Building upon the successful tutorial at ASSC10, we review and update the recent evidence showing 1) that invisible stimuli can be attended with top-down attention and can influence subsequent behavior, 2) that to observe some behavioral evidence of unconscious processing, top-down attention to invisible stimuli is necessary and 3) that under some conditions top-down attention and consciousness can result in opposite effects.
The philosopher Ned Block has argued on conceptual grounds for two forms of consciousness, access (A) and phenomenal (P) consciousness. Given the data, it may be possible that A is equivalent to top-down attention and read-out (which usually, but not always, goes hand-in-hand with P) while P can occur with or without top-down attention.
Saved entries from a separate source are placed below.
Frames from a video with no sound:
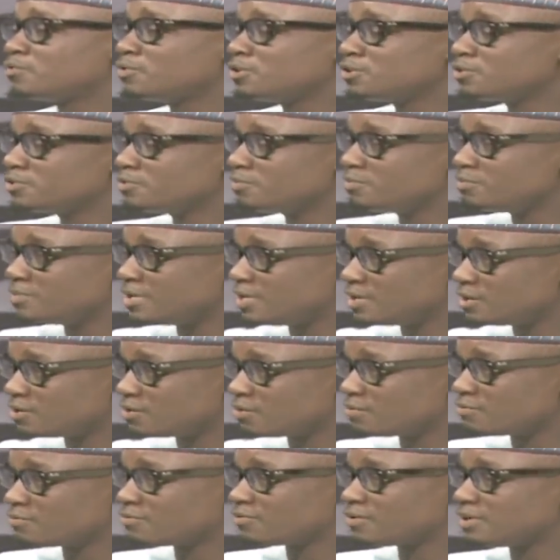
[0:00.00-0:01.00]
What do you make
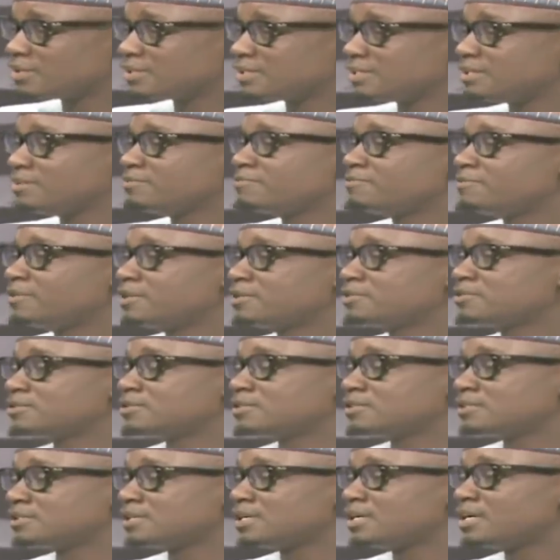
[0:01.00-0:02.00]
of the
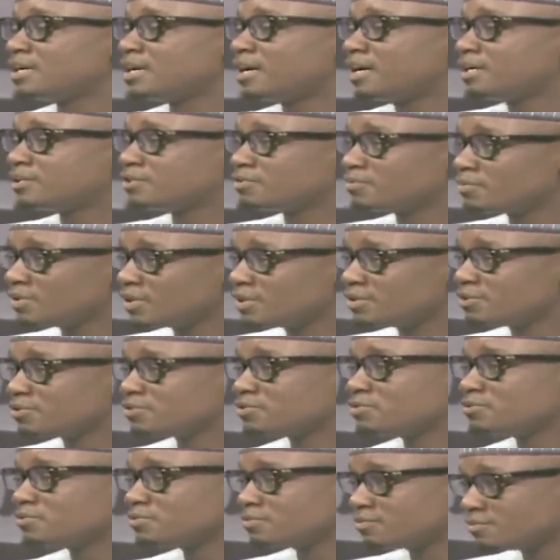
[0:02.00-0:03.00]
defections as it relates
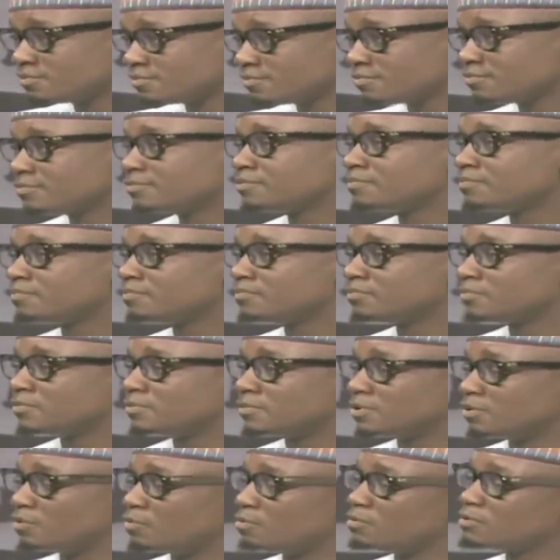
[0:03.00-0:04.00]
to
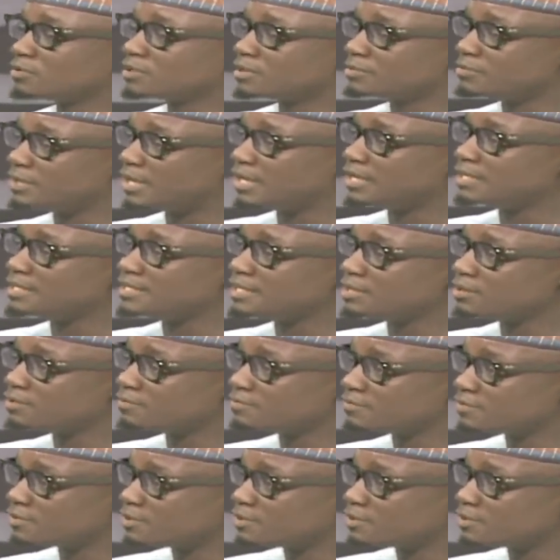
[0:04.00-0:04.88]
the whole idea of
Tutorial 8: “Measuring consciousness”: Combining objective and subjective data, and what it may all mean
Axel Cleeremans Cognitive Science Research Unit, Department of Psychology, Université Libre de BruxellesMorten Overgaard Neuropsychological Laboratory,Hammel Neurorehabilitation and Research Center
Andreas K. EngelDept. of Neurophysiology and Pathophysiology, University Medical Center Hamburg-Eppendorf
Can we measure consciousness? Does the question even make sense? On the one hand, any empirical approach to consciousness would seem to require that the concept be sufficiently well defined that we can indeed measure it, just as we can measure energy, mass, or reaction time. On the other, many would disagree with the very idea that consciousness is something that one can “measure”, as we have no direct way of assessing its presence in others In light of this quandary, it has been pointed out that consciousness presents unique methodological challenges for its study requires that one combines subjective (“first-person”) and objective (“third-person”) data. While some of these methods are familiar, many others have been proposed recently, and some have not been thoroughly explored yet. The main goal of this tutorial is to overview the different methods one can deploy to contrast information processing with and without consciousness. Many such methods are inherently interdisciplinary, and the tutorial will therefore highlight complementary methods ranging (1) from neuroimaging to introspection, (2) from methods appropriate to study normal cognition to methods best applied to patients, (3) from methods aimed at characterizing states or levels of consciousness to methods aimed at appreciating its contents and dynamics. In all three cases, we will focus specifically on how to best combine subjective and objective data, as well as on metatheoretical issues, such as the problem of bias in subjective methods or the problem of spurious correlations between performance and consciousness in imaging studies. The tutorial will be illustrated with recent experimental data.